Matas berkata, “Film ini memberikan kontribusi berbeda untuk setiap film dokumenter tentang masalah ini karena perkembangan itu memperlihatkan dari penyiksaan sampai pengambilan organ secara paksa. Salah satu perjuangan konstan yang kita hadapi dalam meningkatkan kesadaran publik adalah keraguan bahwa pembunuhan orang tak berdosa dalam skala industri bisa terjadi. Seseorang bahkan merasa ragu terhadap film ini.

“Satu jawaban bagaimana kekerasan ini bisa terjadi adalah kekejaman progresif dari pelaku penganiayaan, yang digambarkan oleh film secara grafis dan fasih. Penyiksaan ini tidak hanya membahayakan tapi juga sebuah ancaman. Para penganiaya tidak ingin memberikan ancaman kosong dengan tidak melakukan apa pun bagi yang bertahan terhadap penyiksaan. Tapi apa yang akan mereka lakukan? Bagi Tiongkok, film menjawab pertanyaan itu.”

Setelah pemutaran film, penonton dapat mengajukan pertanyaan mengenai penganiayaan di Tiongkok.

Salah satu penonton berkata bahwa film ini dikerjakan dengan sangat baik, “Film ini meliputi fakta mengerikan dari penganiayaan dengan cara yang bisa diterima oleh orang-orang—yakni menyajikan film yang menurunkan tingkat kekejamannya.”

Dia menambahkan, “Diskusi yang diberikan produser dan David Matas setelah pemutaran film sangat informatif. Pesan yang saya terima adalah rakyat Tiongkok tidak mendapat kebebasan berbicara karena mendapat pengekangan dari pemerintah PKT. Maka menjadi tanggung jawab kita yang tinggal di negara yang memiliki kebebasan untuk berbicara—membela para korban di Tiongkok. Saya sangat menikmati peragaan latihan Falun Gong di awal tadi karena membantu menciptakan suasana damai.”

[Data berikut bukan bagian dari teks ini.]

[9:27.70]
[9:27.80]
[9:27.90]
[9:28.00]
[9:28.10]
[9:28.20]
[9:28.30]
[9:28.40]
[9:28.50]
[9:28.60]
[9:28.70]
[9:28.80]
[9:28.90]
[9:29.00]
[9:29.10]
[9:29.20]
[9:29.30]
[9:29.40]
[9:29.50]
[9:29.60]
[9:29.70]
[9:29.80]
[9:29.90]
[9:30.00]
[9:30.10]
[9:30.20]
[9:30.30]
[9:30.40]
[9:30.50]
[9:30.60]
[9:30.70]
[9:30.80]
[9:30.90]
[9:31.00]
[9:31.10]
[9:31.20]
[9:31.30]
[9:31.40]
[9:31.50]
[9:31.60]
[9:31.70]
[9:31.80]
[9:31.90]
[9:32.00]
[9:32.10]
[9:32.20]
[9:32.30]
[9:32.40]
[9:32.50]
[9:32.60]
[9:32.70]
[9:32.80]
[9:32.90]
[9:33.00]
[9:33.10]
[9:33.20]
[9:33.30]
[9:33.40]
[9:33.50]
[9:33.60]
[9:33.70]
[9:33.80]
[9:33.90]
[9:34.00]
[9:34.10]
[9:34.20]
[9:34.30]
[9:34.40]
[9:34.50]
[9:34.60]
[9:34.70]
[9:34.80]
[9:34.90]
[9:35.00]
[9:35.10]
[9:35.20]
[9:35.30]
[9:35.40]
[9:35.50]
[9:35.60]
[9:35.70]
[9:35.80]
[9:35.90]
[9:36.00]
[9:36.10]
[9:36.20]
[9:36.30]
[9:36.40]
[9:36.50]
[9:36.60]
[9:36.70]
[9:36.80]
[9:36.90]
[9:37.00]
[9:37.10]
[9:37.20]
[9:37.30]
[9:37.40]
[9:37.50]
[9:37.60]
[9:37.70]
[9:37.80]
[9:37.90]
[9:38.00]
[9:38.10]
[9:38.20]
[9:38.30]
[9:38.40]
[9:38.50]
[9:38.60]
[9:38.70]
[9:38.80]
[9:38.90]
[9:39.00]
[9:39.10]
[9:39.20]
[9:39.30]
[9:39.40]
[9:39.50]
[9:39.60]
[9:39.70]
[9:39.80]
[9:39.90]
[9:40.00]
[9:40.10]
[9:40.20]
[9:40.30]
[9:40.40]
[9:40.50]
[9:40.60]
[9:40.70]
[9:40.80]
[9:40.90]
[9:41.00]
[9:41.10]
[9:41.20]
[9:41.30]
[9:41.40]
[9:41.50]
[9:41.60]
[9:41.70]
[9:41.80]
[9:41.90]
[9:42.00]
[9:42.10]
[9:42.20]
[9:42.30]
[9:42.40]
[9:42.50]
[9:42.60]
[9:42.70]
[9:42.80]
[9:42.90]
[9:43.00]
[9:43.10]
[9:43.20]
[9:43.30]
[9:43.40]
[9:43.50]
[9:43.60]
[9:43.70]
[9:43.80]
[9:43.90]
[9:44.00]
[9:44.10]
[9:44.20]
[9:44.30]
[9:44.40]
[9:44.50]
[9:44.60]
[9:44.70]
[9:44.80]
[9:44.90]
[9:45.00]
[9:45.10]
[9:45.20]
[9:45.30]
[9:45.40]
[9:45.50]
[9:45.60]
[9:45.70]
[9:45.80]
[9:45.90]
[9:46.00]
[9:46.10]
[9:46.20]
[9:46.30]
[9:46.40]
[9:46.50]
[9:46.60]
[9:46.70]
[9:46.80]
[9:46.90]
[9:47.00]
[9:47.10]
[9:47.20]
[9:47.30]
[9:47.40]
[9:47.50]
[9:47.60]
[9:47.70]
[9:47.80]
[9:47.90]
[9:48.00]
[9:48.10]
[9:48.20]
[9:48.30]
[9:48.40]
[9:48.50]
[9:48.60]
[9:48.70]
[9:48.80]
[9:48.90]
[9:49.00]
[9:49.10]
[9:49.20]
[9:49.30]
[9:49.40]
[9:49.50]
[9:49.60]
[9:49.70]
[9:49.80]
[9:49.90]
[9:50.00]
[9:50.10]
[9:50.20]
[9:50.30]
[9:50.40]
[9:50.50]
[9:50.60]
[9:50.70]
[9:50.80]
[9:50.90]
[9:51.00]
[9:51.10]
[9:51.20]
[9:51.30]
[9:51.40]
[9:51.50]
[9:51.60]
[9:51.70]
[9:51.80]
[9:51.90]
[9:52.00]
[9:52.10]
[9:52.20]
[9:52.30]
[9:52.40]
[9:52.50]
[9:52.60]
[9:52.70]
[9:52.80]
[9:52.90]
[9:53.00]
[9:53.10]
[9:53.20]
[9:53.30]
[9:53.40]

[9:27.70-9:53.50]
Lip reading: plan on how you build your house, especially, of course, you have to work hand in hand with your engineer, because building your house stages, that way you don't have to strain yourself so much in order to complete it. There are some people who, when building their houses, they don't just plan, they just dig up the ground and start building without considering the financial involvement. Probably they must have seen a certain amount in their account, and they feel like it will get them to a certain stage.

Seorang penonton memberikan pandangannya bahwa dia, “sangat tersentuh oleh film itu. Kekejaman yang dilakukan terhadap Falun Gong telah membuka mata. Film ini perlu disiarkan secara luas.”

Seorang lagi berkata bahwa film dokumenter itu sungguh cemerlang dan mengungkapkan kebenaran. “Semua orang perlu melihat film ini—tentang apa yang terjadi pada sekeliling mereka. Kita perlu konsisten dan melakukan peran kita untuk membantu mewujudkan dunia yang lebih baik.”